**What is being asked**.
The records below must be copied out completely and exactly.

*** Supplied data Section Begins ***

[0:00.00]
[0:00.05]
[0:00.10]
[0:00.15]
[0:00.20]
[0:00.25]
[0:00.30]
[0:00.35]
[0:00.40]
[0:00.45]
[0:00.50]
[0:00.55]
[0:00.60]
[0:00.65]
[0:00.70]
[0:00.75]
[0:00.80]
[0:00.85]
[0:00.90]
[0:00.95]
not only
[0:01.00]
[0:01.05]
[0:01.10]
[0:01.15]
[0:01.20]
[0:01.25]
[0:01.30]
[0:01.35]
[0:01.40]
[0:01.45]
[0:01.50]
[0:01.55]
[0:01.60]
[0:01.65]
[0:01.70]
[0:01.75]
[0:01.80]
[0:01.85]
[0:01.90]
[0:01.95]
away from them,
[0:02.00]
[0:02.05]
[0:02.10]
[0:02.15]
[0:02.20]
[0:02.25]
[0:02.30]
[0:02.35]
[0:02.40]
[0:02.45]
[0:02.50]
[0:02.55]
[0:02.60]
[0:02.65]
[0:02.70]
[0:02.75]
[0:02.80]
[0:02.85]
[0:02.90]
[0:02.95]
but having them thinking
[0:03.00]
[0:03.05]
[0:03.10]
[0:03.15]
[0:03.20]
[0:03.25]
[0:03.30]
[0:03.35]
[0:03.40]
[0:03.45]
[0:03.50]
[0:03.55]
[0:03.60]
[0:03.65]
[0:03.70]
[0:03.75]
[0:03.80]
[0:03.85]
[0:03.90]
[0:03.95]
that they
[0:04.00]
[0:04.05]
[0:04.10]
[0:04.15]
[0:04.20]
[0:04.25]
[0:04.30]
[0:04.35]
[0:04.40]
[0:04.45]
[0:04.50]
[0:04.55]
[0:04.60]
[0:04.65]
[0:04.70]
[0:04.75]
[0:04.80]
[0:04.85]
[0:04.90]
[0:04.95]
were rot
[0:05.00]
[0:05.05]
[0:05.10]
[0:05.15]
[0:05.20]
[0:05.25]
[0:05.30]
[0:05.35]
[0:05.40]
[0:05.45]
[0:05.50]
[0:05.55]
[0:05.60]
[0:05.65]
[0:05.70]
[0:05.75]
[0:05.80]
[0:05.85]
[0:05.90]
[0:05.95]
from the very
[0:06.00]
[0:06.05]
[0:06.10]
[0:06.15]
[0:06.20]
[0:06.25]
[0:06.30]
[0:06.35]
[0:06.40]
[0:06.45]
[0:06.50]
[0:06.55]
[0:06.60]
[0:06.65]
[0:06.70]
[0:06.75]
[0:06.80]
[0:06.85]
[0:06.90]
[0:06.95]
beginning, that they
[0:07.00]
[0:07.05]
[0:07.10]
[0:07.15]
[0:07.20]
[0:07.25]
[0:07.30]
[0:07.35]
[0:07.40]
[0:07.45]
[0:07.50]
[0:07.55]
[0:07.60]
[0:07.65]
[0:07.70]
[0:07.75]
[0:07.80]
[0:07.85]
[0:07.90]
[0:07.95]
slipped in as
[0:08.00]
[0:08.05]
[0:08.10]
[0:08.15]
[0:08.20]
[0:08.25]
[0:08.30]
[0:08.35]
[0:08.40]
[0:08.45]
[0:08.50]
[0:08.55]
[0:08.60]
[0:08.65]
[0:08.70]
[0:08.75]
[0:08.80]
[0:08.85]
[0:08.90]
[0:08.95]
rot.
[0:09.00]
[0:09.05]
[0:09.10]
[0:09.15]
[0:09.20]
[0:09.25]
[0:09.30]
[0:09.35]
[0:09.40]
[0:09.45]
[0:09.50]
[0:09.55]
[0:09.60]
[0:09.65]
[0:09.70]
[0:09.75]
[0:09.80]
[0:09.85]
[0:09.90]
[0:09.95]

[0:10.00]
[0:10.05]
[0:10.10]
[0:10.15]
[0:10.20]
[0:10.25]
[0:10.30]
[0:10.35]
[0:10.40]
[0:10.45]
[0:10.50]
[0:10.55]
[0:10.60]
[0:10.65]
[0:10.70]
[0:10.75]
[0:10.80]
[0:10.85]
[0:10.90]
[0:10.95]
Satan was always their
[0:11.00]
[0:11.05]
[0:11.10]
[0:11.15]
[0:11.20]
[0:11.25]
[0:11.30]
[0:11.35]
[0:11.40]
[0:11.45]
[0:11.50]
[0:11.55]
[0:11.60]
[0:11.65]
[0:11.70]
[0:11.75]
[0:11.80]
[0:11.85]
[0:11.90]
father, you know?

*** Supplied data Section Ends ***

**Answer section**.
[0:00.00]
[0:00.05]
[0:00.10]
[0:00.15]
[0:00.20]
[0:00.25]
[0:00.30]
[0:00.35]
[0:00.40]
[0:00.45]
[0:00.50]
[0:00.55]
[0:00.60]
[0:00.65]
[0:00.70]
[0:00.75]
[0:00.80]
[0:00.85]
[0:00.90]
[0:00.95]
not only
[0:01.00]
[0:01.05]
[0:01.10]
[0:01.15]
[0:01.20]
[0:01.25]
[0:01.30]
[0:01.35]
[0:01.40]
[0:01.45]
[0:01.50]
[0:01.55]
[0:01.60]
[0:01.65]
[0:01.70]
[0:01.75]
[0:01.80]
[0:01.85]
[0:01.90]
[0:01.95]
away from them,
[0:02.00]
[0:02.05]
[0:02.10]
[0:02.15]
[0:02.20]
[0:02.25]
[0:02.30]
[0:02.35]
[0:02.40]
[0:02.45]
[0:02.50]
[0:02.55]
[0:02.60]
[0:02.65]
[0:02.70]
[0:02.75]
[0:02.80]
[0:02.85]
[0:02.90]
[0:02.95]
but having them thinking
[0:03.00]
[0:03.05]
[0:03.10]
[0:03.15]
[0:03.20]
[0:03.25]
[0:03.30]
[0:03.35]
[0:03.40]
[0:03.45]
[0:03.50]
[0:03.55]
[0:03.60]
[0:03.65]
[0:03.70]
[0:03.75]
[0:03.80]
[0:03.85]
[0:03.90]
[0:03.95]
that they
[0:04.00]
[0:04.05]
[0:04.10]
[0:04.15]
[0:04.20]
[0:04.25]
[0:04.30]
[0:04.35]
[0:04.40]
[0:04.45]
[0:04.50]
[0:04.55]
[0:04.60]
[0:04.65]
[0:04.70]
[0:04.75]
[0:04.80]
[0:04.85]
[0:04.90]
[0:04.95]
were rot
[0:05.00]
[0:05.05]
[0:05.10]
[0:05.15]
[0:05.20]
[0:05.25]
[0:05.30]
[0:05.35]
[0:05.40]
[0:05.45]
[0:05.50]
[0:05.55]
[0:05.60]
[0:05.65]
[0:05.70]
[0:05.75]
[0:05.80]
[0:05.85]
[0:05.90]
[0:05.95]
from the very
[0:06.00]
[0:06.05]
[0:06.10]
[0:06.15]
[0:06.20]
[0:06.25]
[0:06.30]
[0:06.35]
[0:06.40]
[0:06.45]
[0:06.50]
[0:06.55]
[0:06.60]
[0:06.65]
[0:06.70]
[0:06.75]
[0:06.80]
[0:06.85]
[0:06.90]
[0:06.95]
beginning, that they
[0:07.00]
[0:07.05]
[0:07.10]
[0:07.15]
[0:07.20]
[0:07.25]
[0:07.30]
[0:07.35]
[0:07.40]
[0:07.45]
[0:07.50]
[0:07.55]
[0:07.60]
[0:07.65]
[0:07.70]
[0:07.75]
[0:07.80]
[0:07.85]
[0:07.90]
[0:07.95]
slipped in as
[0:08.00]
[0:08.05]
[0:08.10]
[0:08.15]
[0:08.20]
[0:08.25]
[0:08.30]
[0:08.35]
[0:08.40]
[0:08.45]
[0:08.50]
[0:08.55]
[0:08.60]
[0:08.65]
[0:08.70]
[0:08.75]
[0:08.80]
[0:08.85]
[0:08.90]
[0:08.95]
rot.
[0:09.00]
[0:09.05]
[0:09.10]
[0:09.15]
[0:09.20]
[0:09.25]
[0:09.30]
[0:09.35]
[0:09.40]
[0:09.45]
[0:09.50]
[0:09.55]
[0:09.60]
[0:09.65]
[0:09.70]
[0:09.75]
[0:09.80]
[0:09.85]
[0:09.90]
[0:09.95]

[0:10.00]
[0:10.05]
[0:10.10]
[0:10.15]
[0:10.20]
[0:10.25]
[0:10.30]
[0:10.35]
[0:10.40]
[0:10.45]
[0:10.50]
[0:10.55]
[0:10.60]
[0:10.65]
[0:10.70]
[0:10.75]
[0:10.80]
[0:10.85]
[0:10.90]
[0:10.95]
Satan was always their
[0:11.00]
[0:11.05]
[0:11.10]
[0:11.15]
[0:11.20]
[0:11.25]
[0:11.30]
[0:11.35]
[0:11.40]
[0:11.45]
[0:11.50]
[0:11.55]
[0:11.60]
[0:11.65]
[0:11.70]
[0:11.75]
[0:11.80]
[0:11.85]
[0:11.90]
father, you know?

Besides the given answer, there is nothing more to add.